What he is failing to consider is that he can first describe his feelings in terms that aren’t demeaning to women, and be open to the possibility that just because he thinks or feels something is correct doesn’t mean that it is generally applicable to everyone else.

I agree that the OP is a lost cause unless and until he first acknowledges that his perspective is not universal (coincidentally, I heard on the radio tonight about the spotlight effect, a logical fallacy that leads one to overestimate how much others pay attention to them). And, in so making this acknowledgment, he would be greatly served by realizing that a discussion can preemptively exclude valuable knowledge based on how the premise is framed (often called poisoning the well).

Here, he would clearly have gotten more enlightenment about how other people think if he didn’t presume that men who disagree are liars while women simply can’t understand.

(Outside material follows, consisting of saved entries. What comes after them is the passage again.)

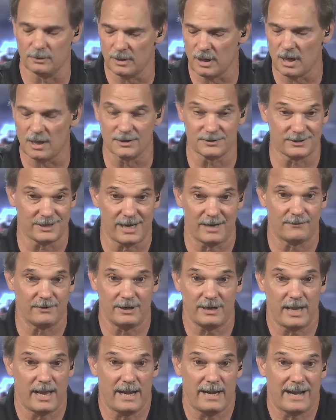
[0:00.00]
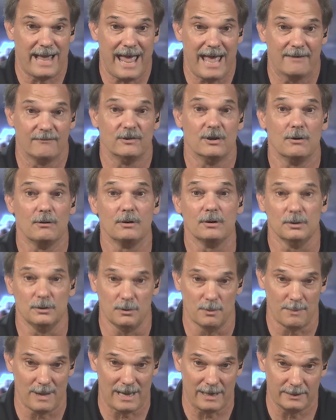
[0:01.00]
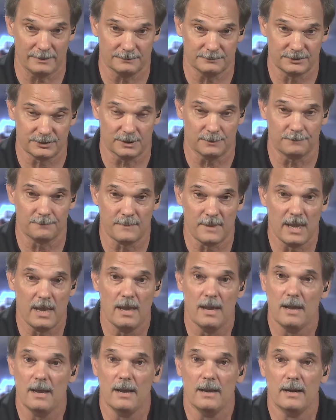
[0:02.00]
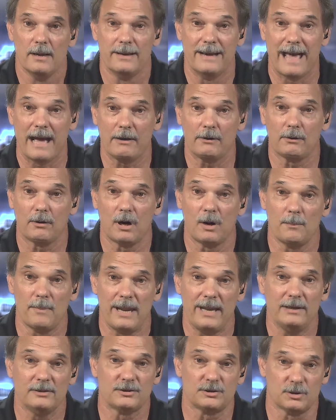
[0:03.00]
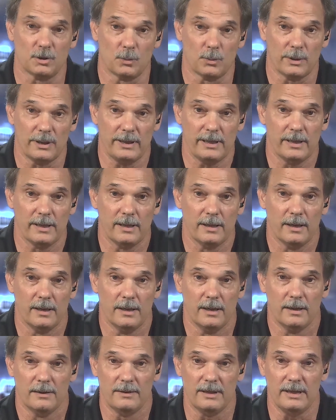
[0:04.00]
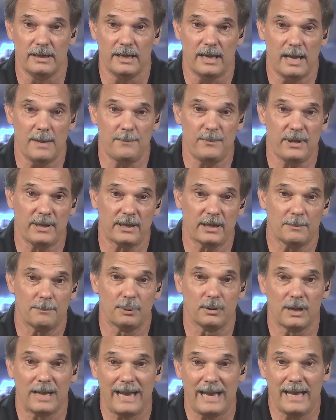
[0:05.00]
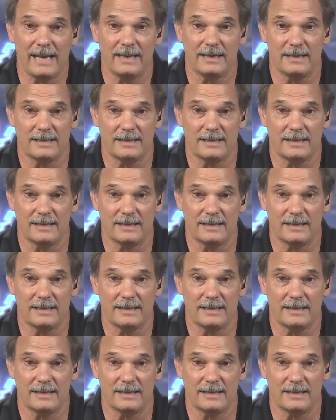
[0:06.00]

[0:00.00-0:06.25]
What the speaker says: laws every day and have no clue about it. So now to our main story. The epic planned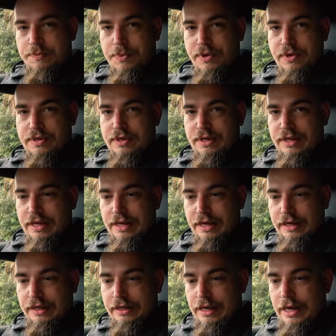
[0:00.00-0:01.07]
person
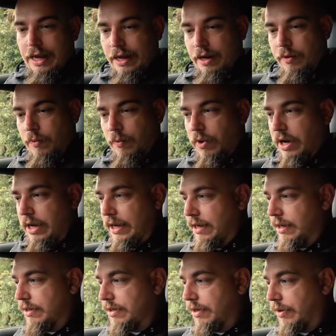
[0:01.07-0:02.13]
thing, and what are you
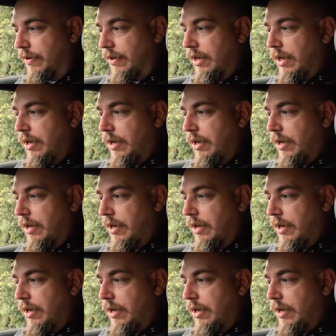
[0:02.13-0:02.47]
going to do?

I’ve chosen to participate because I believe both are nonsense.

Based on reviewing the limited research that is out there, I suspect a psychologist trained in this topic would tell you that 5 or 6 sexual thoughts per day is well within the boundaries of normal even for someone that is older.

Right. When I was a teenager, it was more like five or six hundred!

I don’t think that you should say that because something doesn’t happen all the time to everybody, that it isn’t “typical”

I’d say that it’s “typical” because it happens some of the time to most young men.

5 or 6 short ones, sure. Our point was that we (a bunch of girls between 17 and 23 who according to the OP have no idea what it’s like to have sexual thoughts) only had a single sexual thought each day, one which lasted from “when I woke up” until “when I fell asleep”; we couldn’t even pinkyswear that our dreams were perfectly chaste (they probably weren’t).

The notion that women “can’t understand” desire is as demeaning and otherizing as the idea that we exist solely as objects of desire. If we can’t feel desire, there is no reason for men to behave in a way that will make us desire them.

Ohhh yes I remember that stage.

Don’t miss it; but remember it. Lasted quite a while after 23, too.

We nevertheless managed – as most men manage – to get our work done, to pay attention to conversations including sometimes ones with men (or other women) who we were attracted to, and to drive down the road without either driving off the road, or leering so obviously that everyone in the vicinity noticed.

Some of you guys have this belief that we are the authors of our thoughts, that somehow you can control what your next thought is, reason through it before you even have it. I don’t think our minds work like this. When I state I get distracted by an attractive woman, I’m not saying I’m acting on it. I do believe I have some sort of agency in my actions, but I don’t have any decision in my next thought or emotion.

And so you might say, “ahh… but you remaining distracted is an action that you could control”, and maybe that’s a good point. But it reminds me of the scene in The Naked Gun where Frank Drebin is standing in front an exploding fireworks store, waving his arms in front of onlookers saying “there’s nothing to see here! nothing to see!”. You can’t not see it.

If OP didn’t realize this was an issue he wouldn’t have posted it as a confession. IMO people should help him by explaining rationally what they think is wrong, not shame him or take what he wrote personally. Otherwise other people with confessions like this that see OP getting beat up may just not share at all and can’t learn anything by hearing the various opinions and feedback.